Extrait pour vous mettre en bouche:
Aujourd'hui, du cadre d'entreprise à l'employé administratif, de l'assistante sociale au salarié d'Orange, de l'infirmière à l'informaticien, tout le monde ou presque est sommé de concilier l'inconciliable. Au point que ces injonctions paradoxales pourraient bien finir par rendre tout le monde malade.
« Comment lutter contre ses pulsions schizoïdes et paranoïdes dans un contexte qui sollicite des comportements pervers ? », se demandent ainsi les sociologues Vincent de Gaulejac et Fabienne Hanique Tdans leur dernier essai, Le Capitalisme paradoxant. Fou, il y a de quoi le devenir. Les lieux de travail fourmillent d'équations inextricables à se taper la tête contre le bureau.
« Dans un centre d'appel d'une grande entreprise du secteur banque-assurance où nous avons enquêté, on demande au salarié de répondre très vite aux appels : le temps écoulé défile sur un bandeau. Et en même temps, il doit fournir un travail de qualité, répondre à fond à la question, donner satisfaction au client, alors qu'il n'a même pas accès aux dossiers », raconte par exemple la sociologue Dominique Méda.
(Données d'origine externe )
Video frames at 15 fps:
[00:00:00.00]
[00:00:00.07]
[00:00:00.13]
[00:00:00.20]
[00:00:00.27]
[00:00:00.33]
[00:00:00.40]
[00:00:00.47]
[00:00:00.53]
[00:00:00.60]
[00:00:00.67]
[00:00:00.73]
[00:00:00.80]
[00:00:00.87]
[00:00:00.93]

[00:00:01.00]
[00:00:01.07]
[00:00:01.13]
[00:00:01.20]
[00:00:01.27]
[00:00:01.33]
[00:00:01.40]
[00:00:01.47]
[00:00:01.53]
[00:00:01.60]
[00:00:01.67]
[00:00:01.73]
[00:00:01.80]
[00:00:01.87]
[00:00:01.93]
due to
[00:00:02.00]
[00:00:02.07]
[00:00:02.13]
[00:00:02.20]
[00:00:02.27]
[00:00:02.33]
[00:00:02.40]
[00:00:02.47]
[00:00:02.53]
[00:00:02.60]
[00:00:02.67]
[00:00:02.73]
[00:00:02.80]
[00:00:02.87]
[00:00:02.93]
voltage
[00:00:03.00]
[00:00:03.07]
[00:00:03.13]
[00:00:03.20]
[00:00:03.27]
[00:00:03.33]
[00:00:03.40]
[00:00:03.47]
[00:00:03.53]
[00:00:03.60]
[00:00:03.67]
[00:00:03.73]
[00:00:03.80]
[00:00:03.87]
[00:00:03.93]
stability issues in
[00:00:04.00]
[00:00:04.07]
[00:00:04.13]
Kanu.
Fiabilité et rapidité, coût et sécurité, qualité de la relation client et productivité…
Le maniement du paradoxe
Révélé par des psychologues de l'école de Palo Alto, en Californie, le maniement du paradoxe, d'abord cantonné aux multinationales, a fini par s'immiscer partout, jusque dans les institutions publiques – à l'université ou à l'hôpital, dans la police ou la justice. « Cette situation, nous l'avions diagnostiquée à IBM dès les années 70 », précise Vincent de Gaulejac à propos de « l'autonomie contrôlée », notion aussi ancienne qu'usée à force d'avoir été pointée.
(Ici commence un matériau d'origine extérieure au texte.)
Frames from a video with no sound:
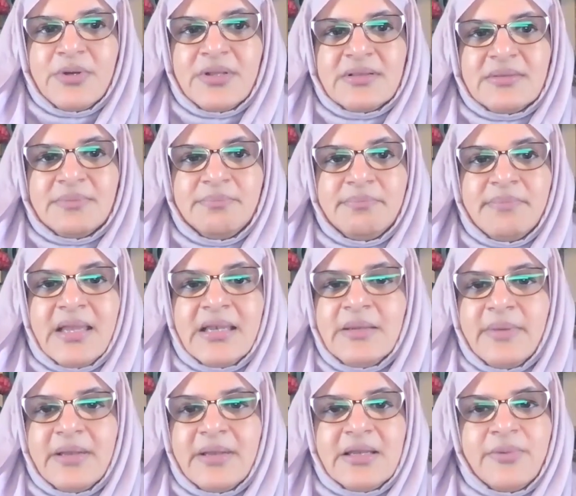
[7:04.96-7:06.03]
with
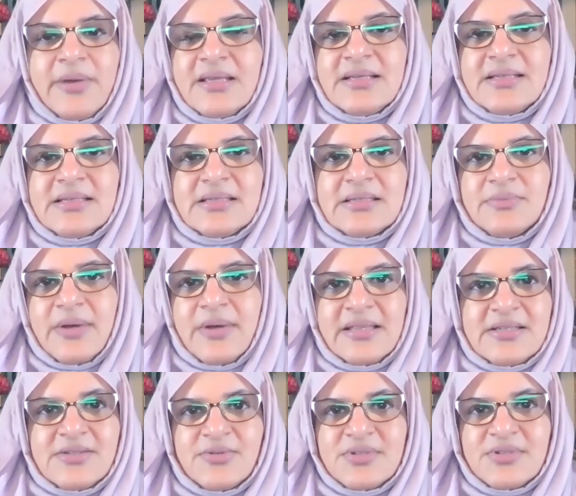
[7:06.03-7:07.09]
many, many ways why
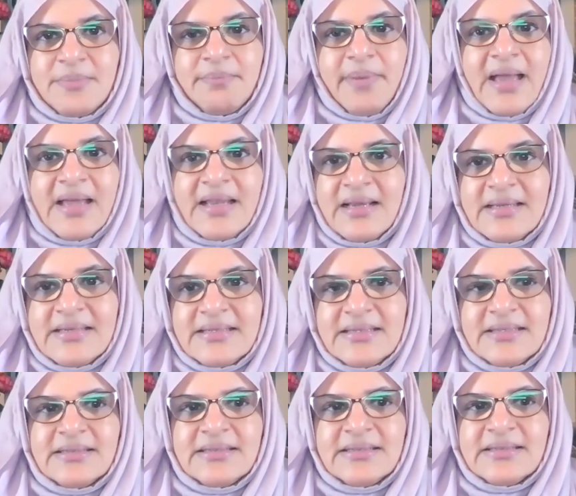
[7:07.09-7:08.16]
this was a bad
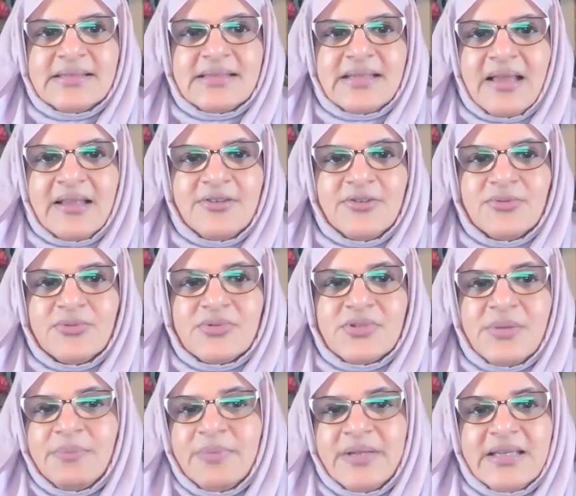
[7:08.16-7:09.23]
idea, and you
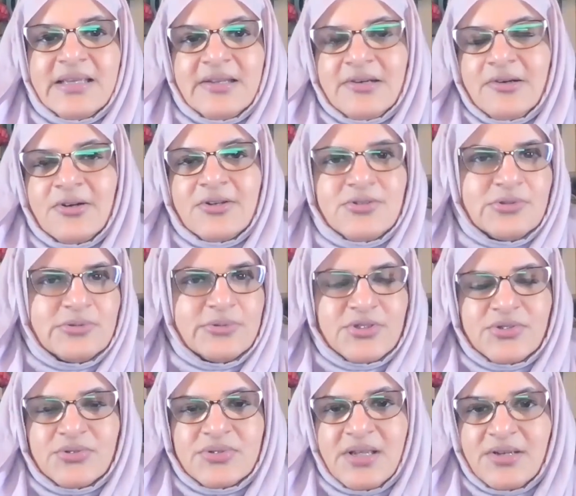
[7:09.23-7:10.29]
simply cannot do
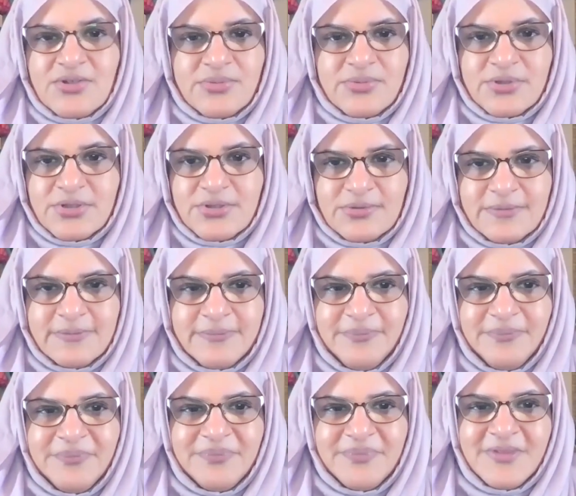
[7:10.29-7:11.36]
what you said you would do,
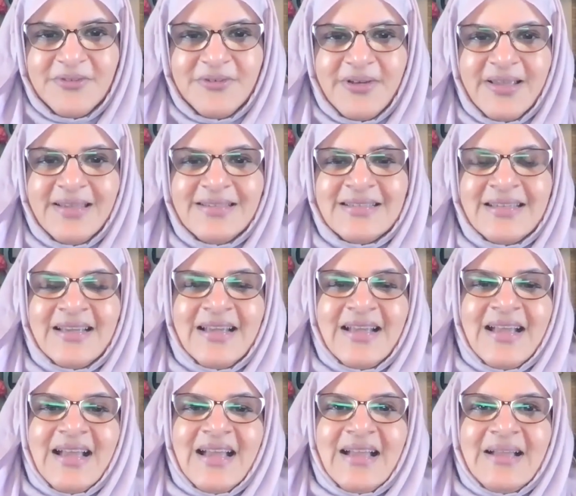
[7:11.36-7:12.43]
right?
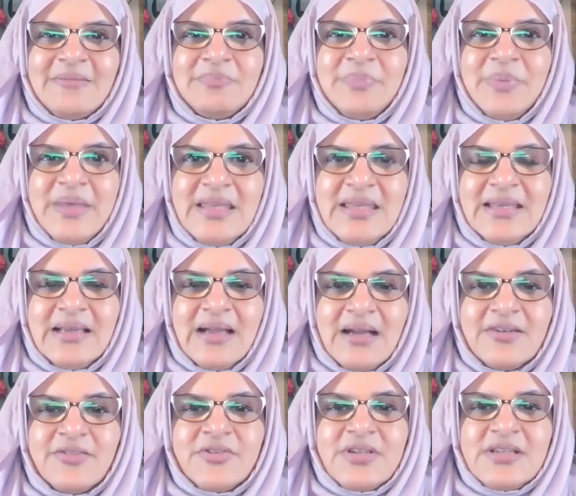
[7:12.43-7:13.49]
Being
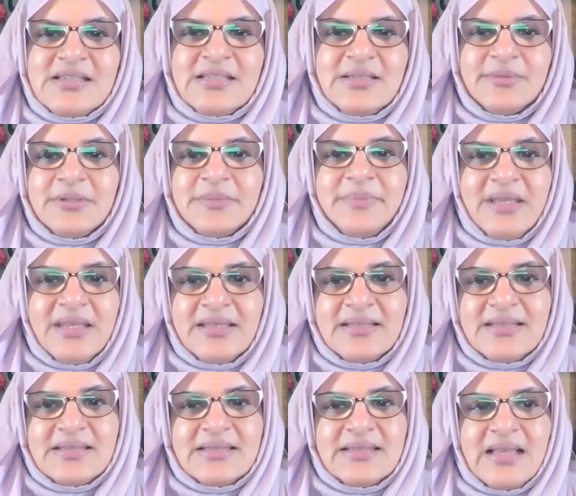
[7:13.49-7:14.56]
unreasonable
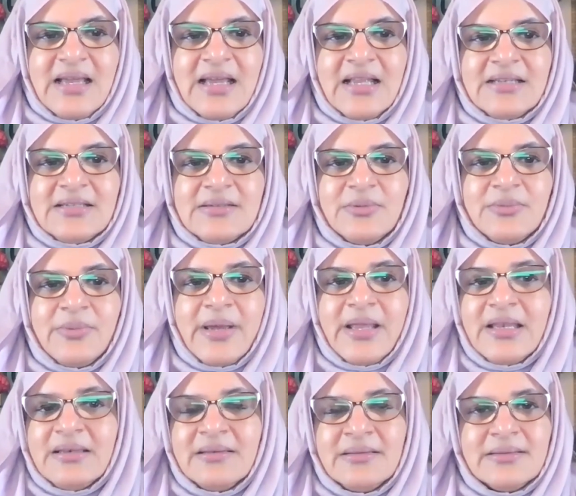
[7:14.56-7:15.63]
means that
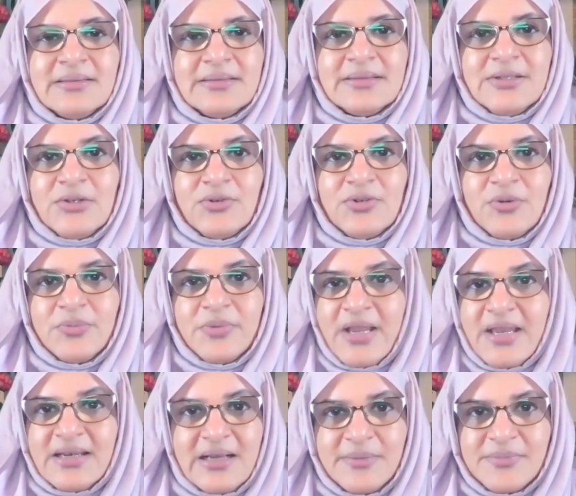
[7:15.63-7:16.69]
when, you know, your
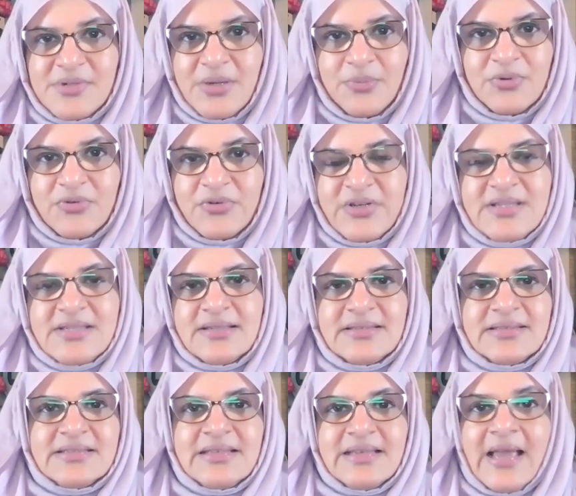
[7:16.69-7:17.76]
brain comes up with
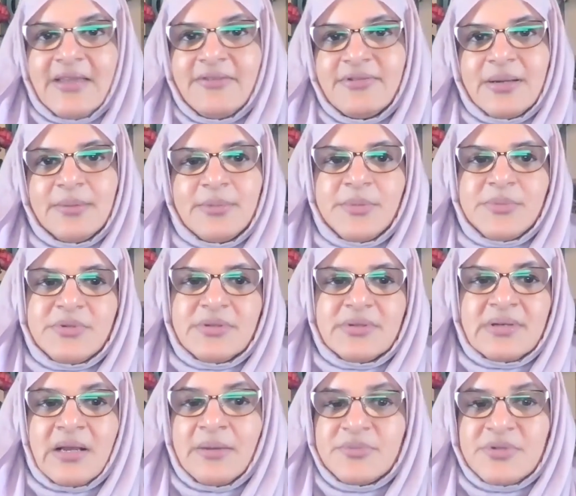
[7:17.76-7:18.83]
reasons, life comes,
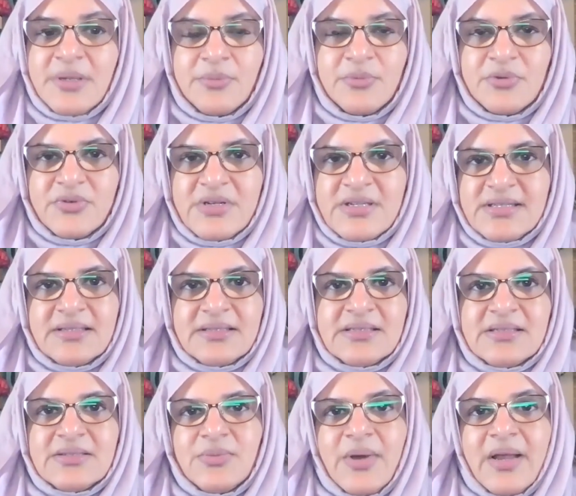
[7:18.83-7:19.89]
comes up with
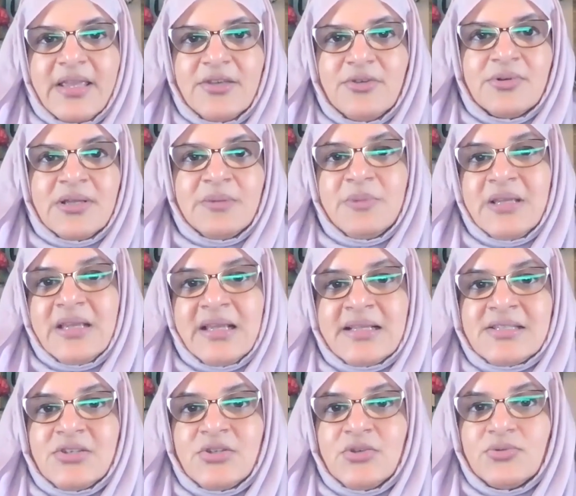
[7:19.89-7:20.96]
reasons why you can be
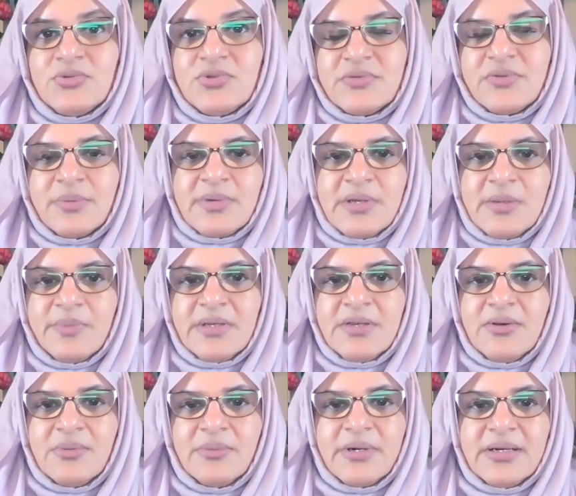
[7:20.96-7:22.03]
excused from keeping
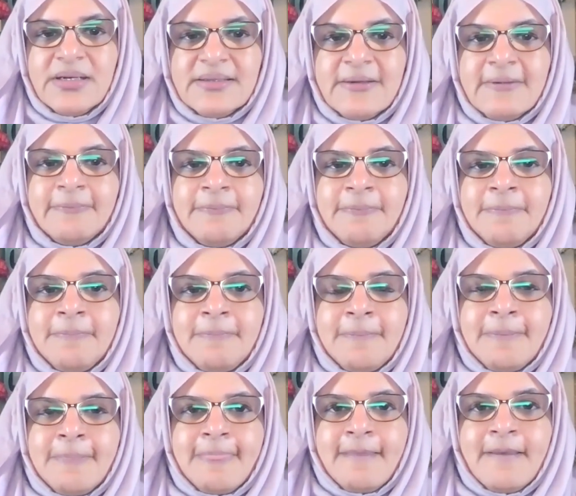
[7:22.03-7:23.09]
your word,
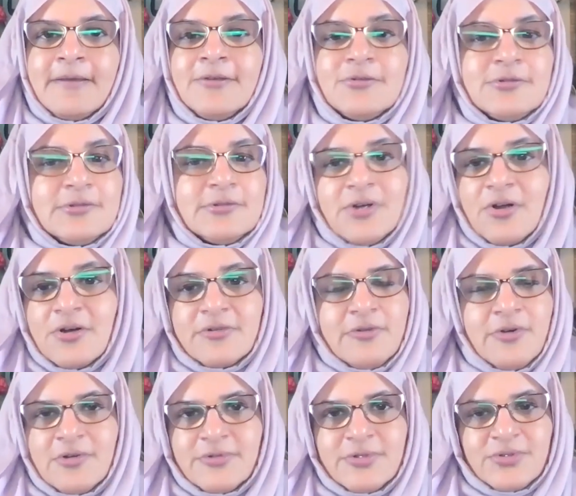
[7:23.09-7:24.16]
you do not
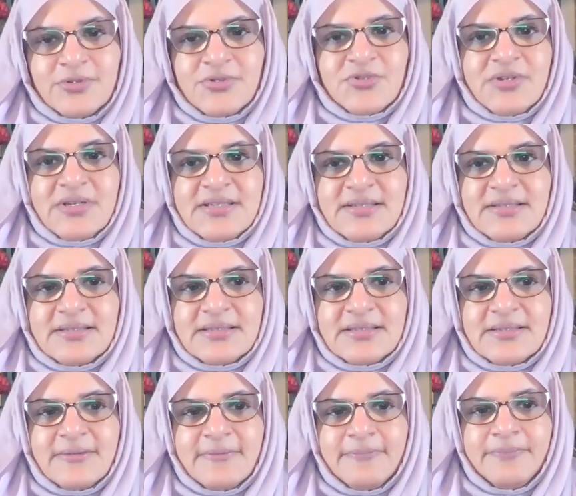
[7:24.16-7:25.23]
fall for those
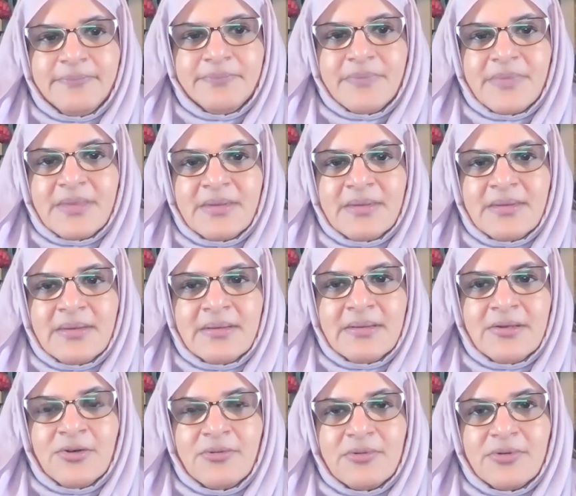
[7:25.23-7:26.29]
reasons.
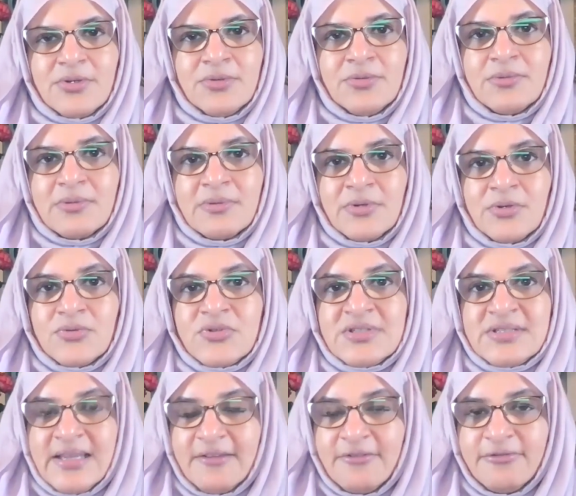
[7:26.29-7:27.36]
You know, you, you
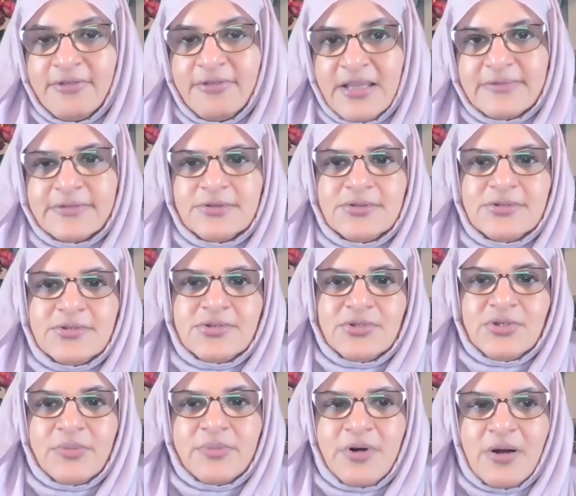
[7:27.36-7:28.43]
stay faithful to
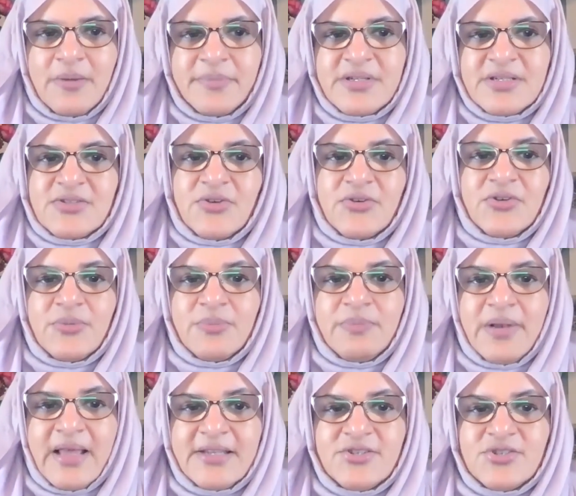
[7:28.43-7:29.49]
your promise or your
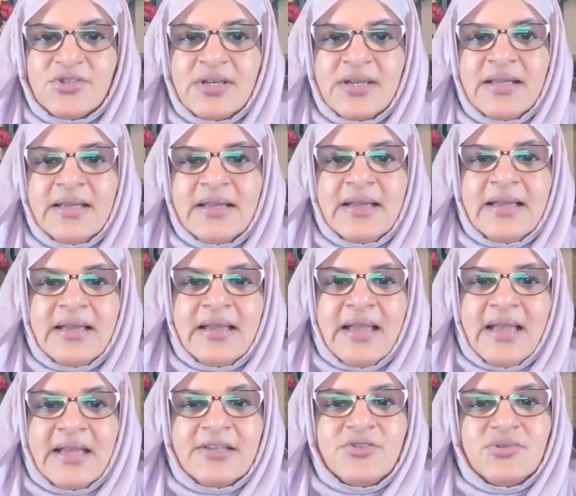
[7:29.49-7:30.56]
pledge,
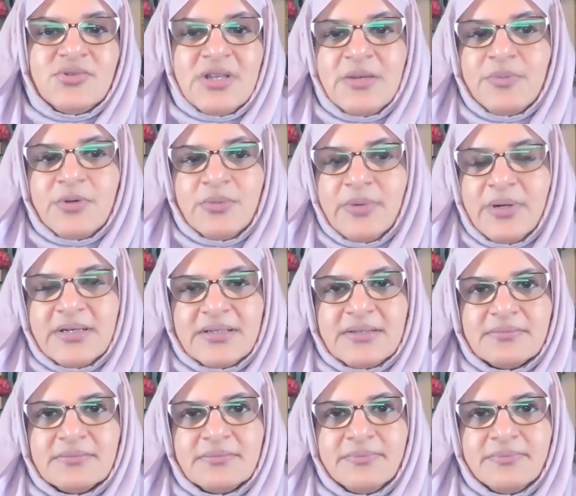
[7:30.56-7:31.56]
and you keep your word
« On demande aux individus d'être des canards sauvages apprivoisés ! Ils doivent être créatifs tout en étant conformes à ce qu'on attend d'eux. » Ce mode de gestion né aux Etats-Unis s'est propagé en France dans les années 90, avant que le débat ne prenne récemment une tournure plus politique.
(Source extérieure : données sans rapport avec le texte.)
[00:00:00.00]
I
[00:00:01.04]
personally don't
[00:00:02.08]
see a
A l'heure des restrictions budgétaires, l'Etat lui-même impose à ses agents des orientations conçues par des « planneurs » mandatés pour produire des PowerPoint et raisonner en plans abstraits. Les nouveaux donneurs d'ordres, ce sont ces consultants extérieurs. Du coup, les conflits peinent à s'exprimer entre salariés et supérieurs hiérarchiques dans l'enceinte de l'entreprise.